Gottman, J., & Gottman, J. (1997)

APA Citation

Gottman, J., & Gottman, J. (1997). And Baby Makes Three: The Six-Step Plan for Preserving Marital Intimacy and Rekindling Romance After Baby Arrives. Crown Publishers.

Summary

The Gottmans' research-based guide addresses how couples can maintain healthy relationships during the vulnerable transition to parenthood. The book presents six evidence-based steps for preserving intimacy when new parents face increased stress, sleep deprivation, and relationship challenges. Their work emphasizes the importance of nurturing partnership, managing conflict constructively, and maintaining emotional connection during major life transitions—insights particularly crucial for survivors of narcissistic abuse who may struggle with healthy relationship modeling.

Why This Matters for Survivors

For survivors healing from narcissistic abuse, this research provides a roadmap for what healthy partnerships look like during stress and transition. The Gottmans' emphasis on mutual support, emotional attunement, and constructive conflict resolution offers a stark contrast to the manipulation, emotional unavailability, and destructive patterns typical in narcissistic relationships. Understanding these healthy dynamics helps survivors recognize red flags and develop realistic expectations for recovery relationships.

What This Research Establishes

Healthy relationships require increased cooperation and mutual support during major life transitions, with partners turning toward rather than away from each other during stress. The Gottmans identified specific behavioral patterns that predict relationship success or failure during vulnerable periods like becoming parents.

Emotional attunement and responsiveness become even more critical during times of change, as partners need to actively maintain connection despite competing demands and increased stress. Couples who thrive during transitions make intentional efforts to preserve intimacy and romance.

Conflict management skills are essential for navigating disagreements that arise during major life changes, with successful couples learning to discuss problems without criticism, defensiveness, contempt, or stonewalling—the “Four Horsemen” that predict relationship failure.

Creating shared meaning and supporting each other’s dreams remains important even when practical demands increase, as couples who maintain their emotional bond and mutual admiration are better equipped to handle external stressors together.

Why This Matters for Survivors

Understanding what healthy partnership looks like during stress and transition is crucial for survivors who may have experienced the opposite during vulnerable times with narcissistic partners. Where healthy couples increase support and cooperation during challenges, narcissistic partners often become more demanding, critical, and emotionally unavailable when their partner most needs understanding.
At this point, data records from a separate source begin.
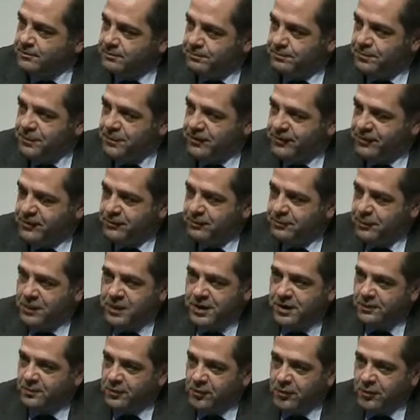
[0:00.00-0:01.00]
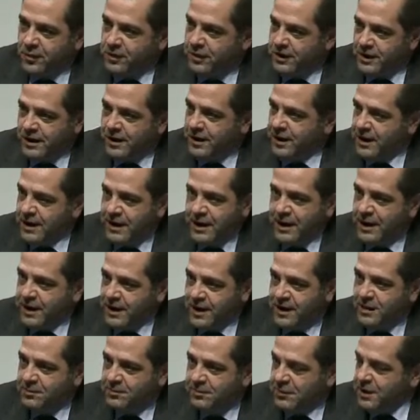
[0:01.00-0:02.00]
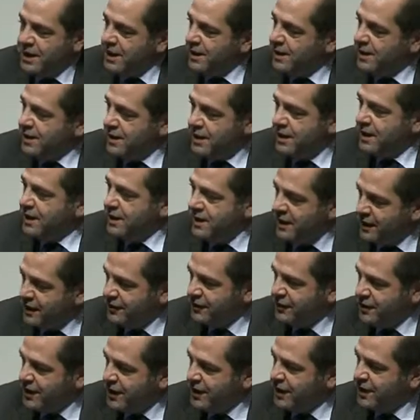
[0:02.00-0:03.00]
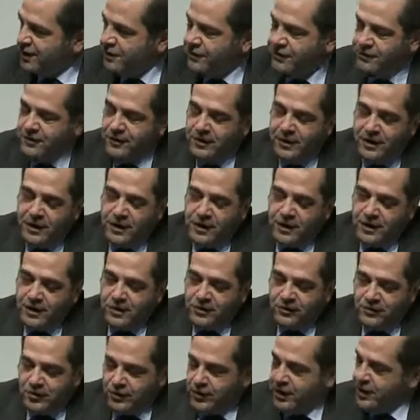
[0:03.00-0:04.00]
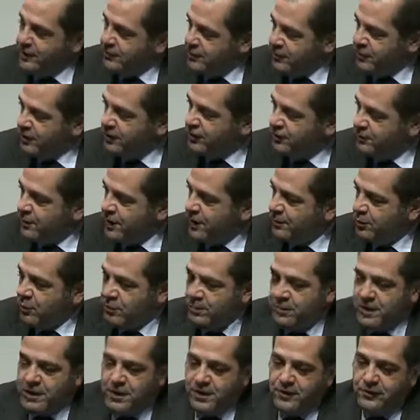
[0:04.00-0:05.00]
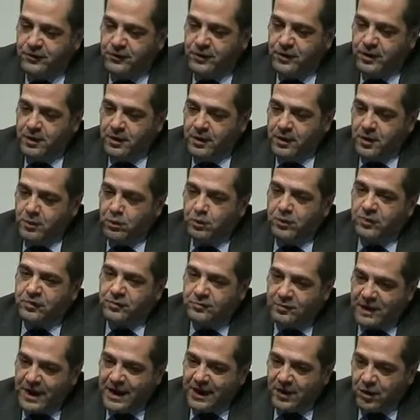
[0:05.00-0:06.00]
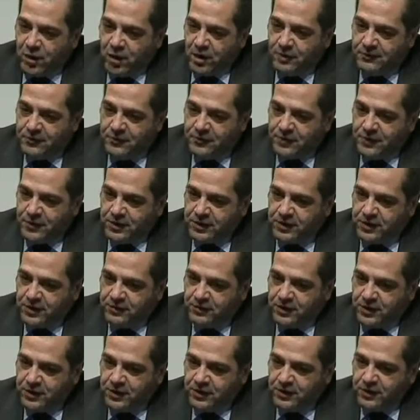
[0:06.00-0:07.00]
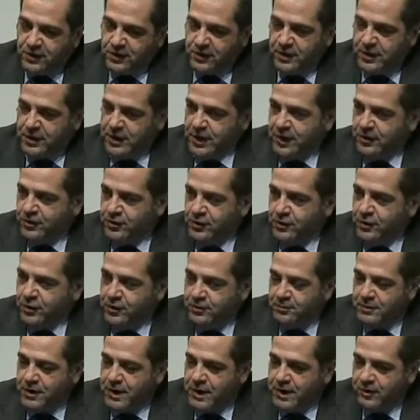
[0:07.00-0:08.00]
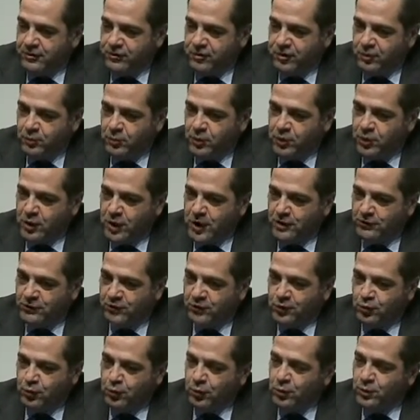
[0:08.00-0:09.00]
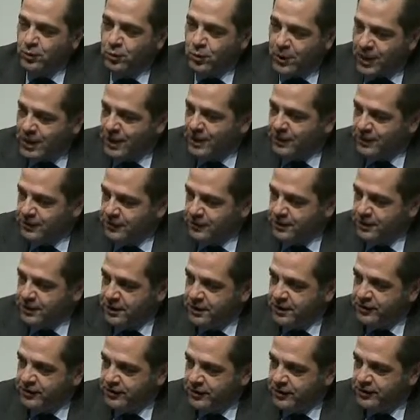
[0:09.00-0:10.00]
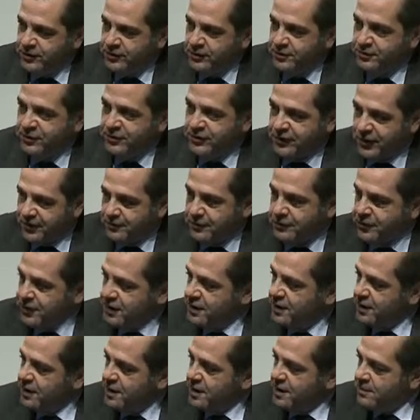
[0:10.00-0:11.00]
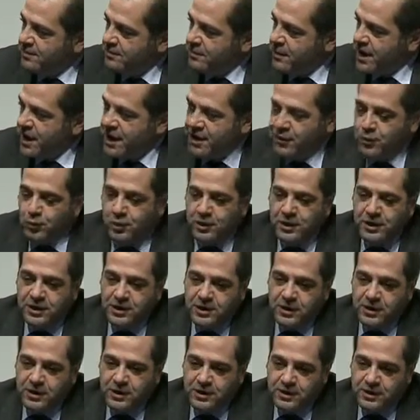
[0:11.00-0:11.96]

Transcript: piece of paper, a pen, and nothing else. So everything's paper-based with back office activities, and as you can imagine, when you have to rewrite in a system something manually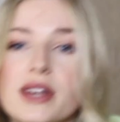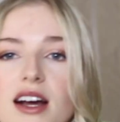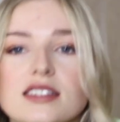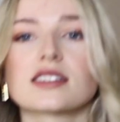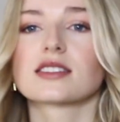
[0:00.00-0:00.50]

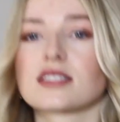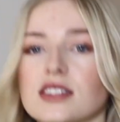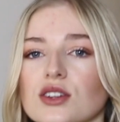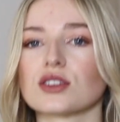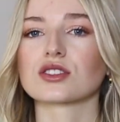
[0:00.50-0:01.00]
Because it's
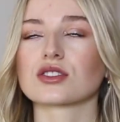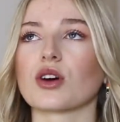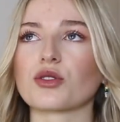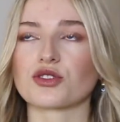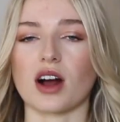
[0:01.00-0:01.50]
still
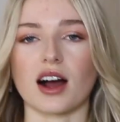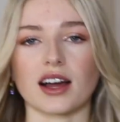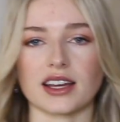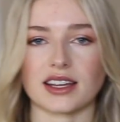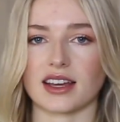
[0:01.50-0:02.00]
so
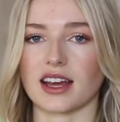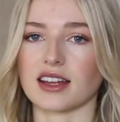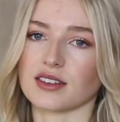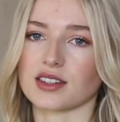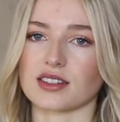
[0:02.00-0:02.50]
dry
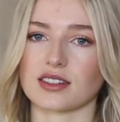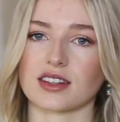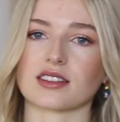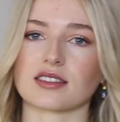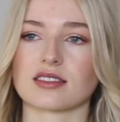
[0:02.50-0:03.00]
and
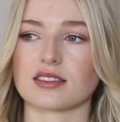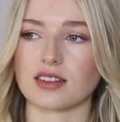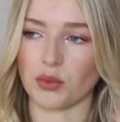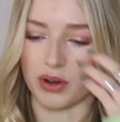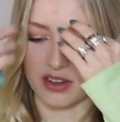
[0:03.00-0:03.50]
it's
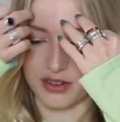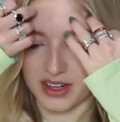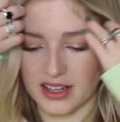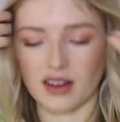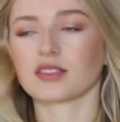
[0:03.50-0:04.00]
still winter
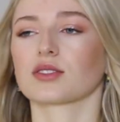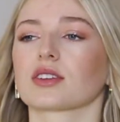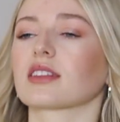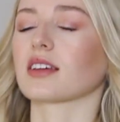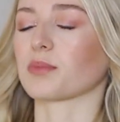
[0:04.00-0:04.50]
right now, it's
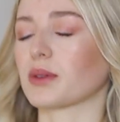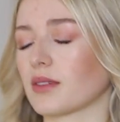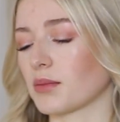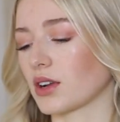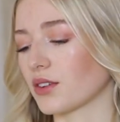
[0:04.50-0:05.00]
only the
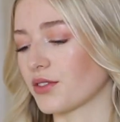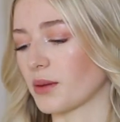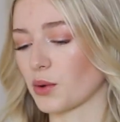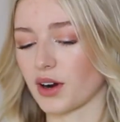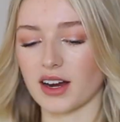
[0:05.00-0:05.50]
middle of
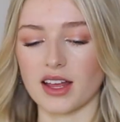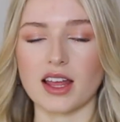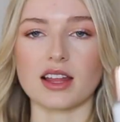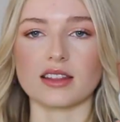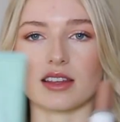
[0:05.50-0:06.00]
February,
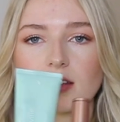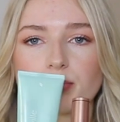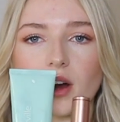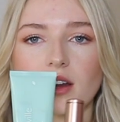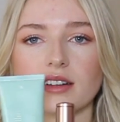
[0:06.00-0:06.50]
these
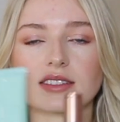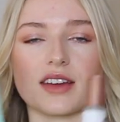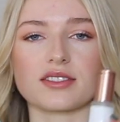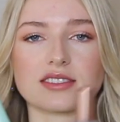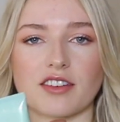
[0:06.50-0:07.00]
products
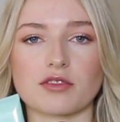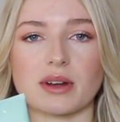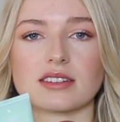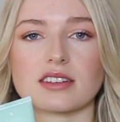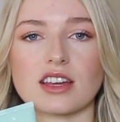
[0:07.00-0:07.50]
have saved
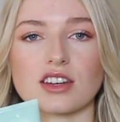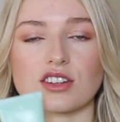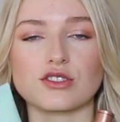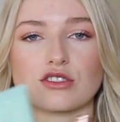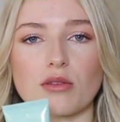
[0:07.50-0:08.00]
my
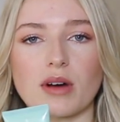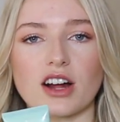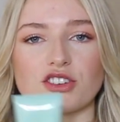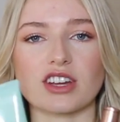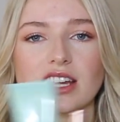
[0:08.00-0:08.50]
skin so
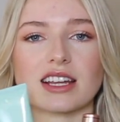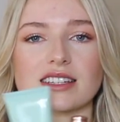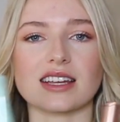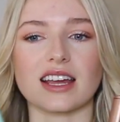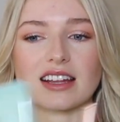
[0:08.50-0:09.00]
much. It
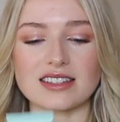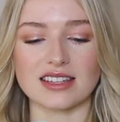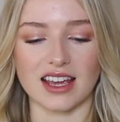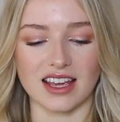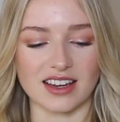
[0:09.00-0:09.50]
is
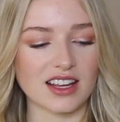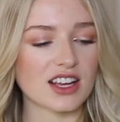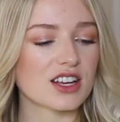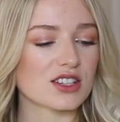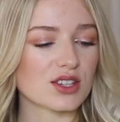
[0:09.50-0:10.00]
insane.
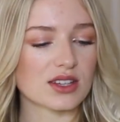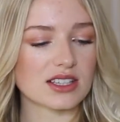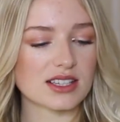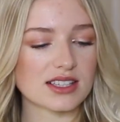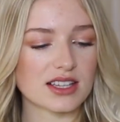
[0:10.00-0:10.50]
So
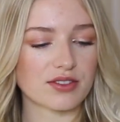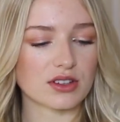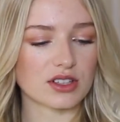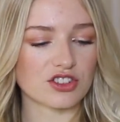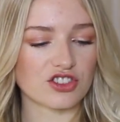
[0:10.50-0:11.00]
this is the
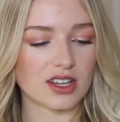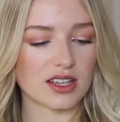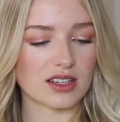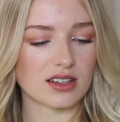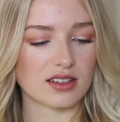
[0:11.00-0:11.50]

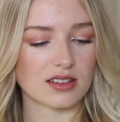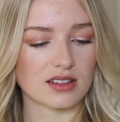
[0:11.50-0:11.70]
Volition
The Gottmans’ research illuminates how dramatically different healthy relationships function compared to abusive ones. Instead of using stress as an opportunity to gain control or withdraw support, healthy partners actively work to maintain connection and share responsibilities. This creates a template for what survivors deserve in future relationships.

For survivors who are co-parenting or considering new relationships, this research provides concrete examples of healthy behavior patterns. Recognizing how genuine partners respond during difficult times—with increased attunement rather than decreased empathy—helps survivors identify truly supportive relationships versus those that merely appear healthy on the surface.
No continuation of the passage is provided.